---------- Source data ----------
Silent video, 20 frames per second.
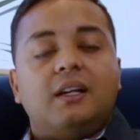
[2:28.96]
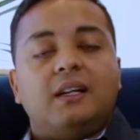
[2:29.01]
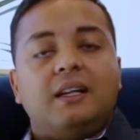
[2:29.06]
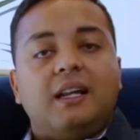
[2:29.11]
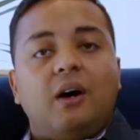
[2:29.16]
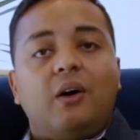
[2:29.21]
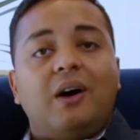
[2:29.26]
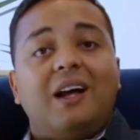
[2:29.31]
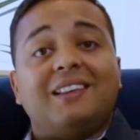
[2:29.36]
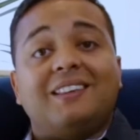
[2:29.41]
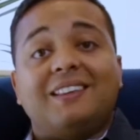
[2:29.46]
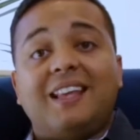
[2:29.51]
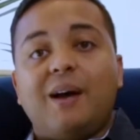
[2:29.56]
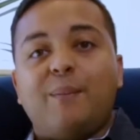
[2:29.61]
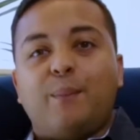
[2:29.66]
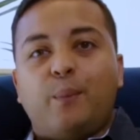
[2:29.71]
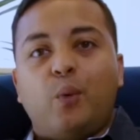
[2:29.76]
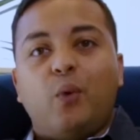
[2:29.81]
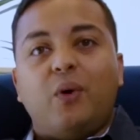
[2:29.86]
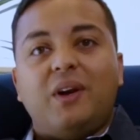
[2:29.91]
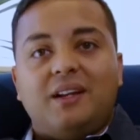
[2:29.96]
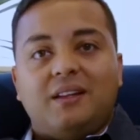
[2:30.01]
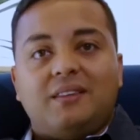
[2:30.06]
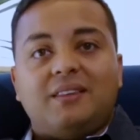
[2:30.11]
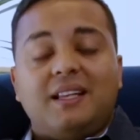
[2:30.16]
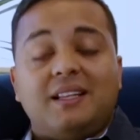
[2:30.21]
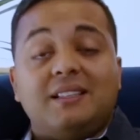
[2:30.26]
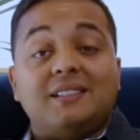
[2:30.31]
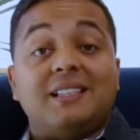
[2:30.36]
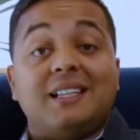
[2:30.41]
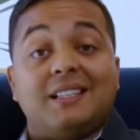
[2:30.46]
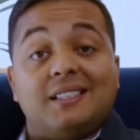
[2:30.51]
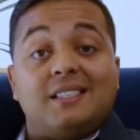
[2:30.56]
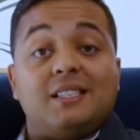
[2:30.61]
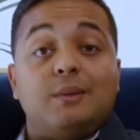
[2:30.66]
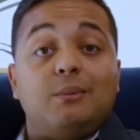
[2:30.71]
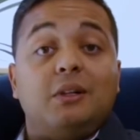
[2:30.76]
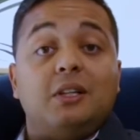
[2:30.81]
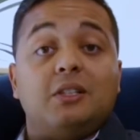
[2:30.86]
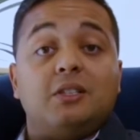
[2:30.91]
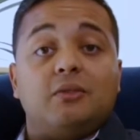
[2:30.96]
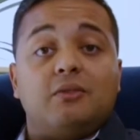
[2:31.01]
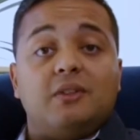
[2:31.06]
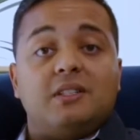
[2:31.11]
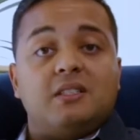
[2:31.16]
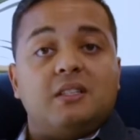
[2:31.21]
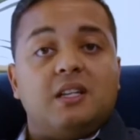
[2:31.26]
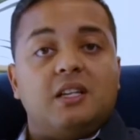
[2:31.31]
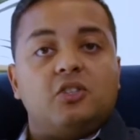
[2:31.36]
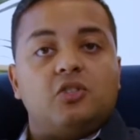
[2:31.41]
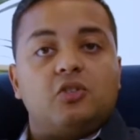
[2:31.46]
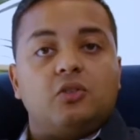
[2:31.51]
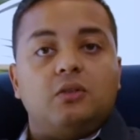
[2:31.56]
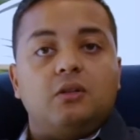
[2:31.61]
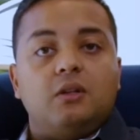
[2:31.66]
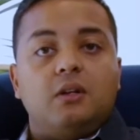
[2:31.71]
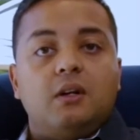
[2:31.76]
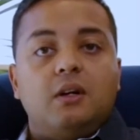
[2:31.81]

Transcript: Now at that point things get similar to residential,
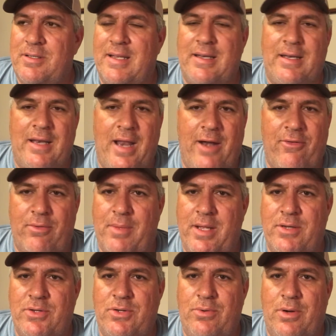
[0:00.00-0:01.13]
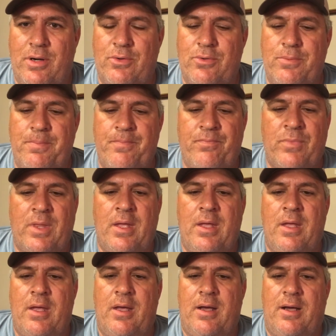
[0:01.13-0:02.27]
It never makes you whole.
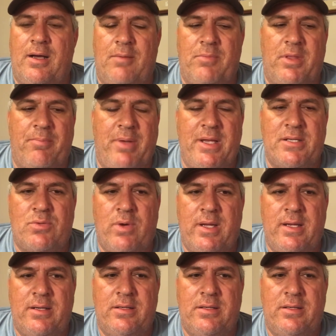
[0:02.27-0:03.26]
The best way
----------
Output the data exactly as it appears. The pictures do not belong in it.

> Exercise response:
Silent video, 20 frames per second.
[2:28.96]
[2:29.01]
[2:29.06]
[2:29.11]
[2:29.16]
[2:29.21]
[2:29.26]
[2:29.31]
[2:29.36]
[2:29.41]
[2:29.46]
[2:29.51]
[2:29.56]
[2:29.61]
[2:29.66]
[2:29.71]
[2:29.76]
[2:29.81]
[2:29.86]
[2:29.91]
[2:29.96]
[2:30.01]
[2:30.06]
[2:30.11]
[2:30.16]
[2:30.21]
[2:30.26]
[2:30.31]
[2:30.36]
[2:30.41]
[2:30.46]
[2:30.51]
[2:30.56]
[2:30.61]
[2:30.66]
[2:30.71]
[2:30.76]
[2:30.81]
[2:30.86]
[2:30.91]
[2:30.96]
[2:31.01]
[2:31.06]
[2:31.11]
[2:31.16]
[2:31.21]
[2:31.26]
[2:31.31]
[2:31.36]
[2:31.41]
[2:31.46]
[2:31.51]
[2:31.56]
[2:31.61]
[2:31.66]
[2:31.71]
[2:31.76]
[2:31.81]

Transcript: Now at that point things get similar to residential,
[0:00.00-0:01.13]
[0:01.13-0:02.27]
It never makes you whole.
[0:02.27-0:03.26]
The best way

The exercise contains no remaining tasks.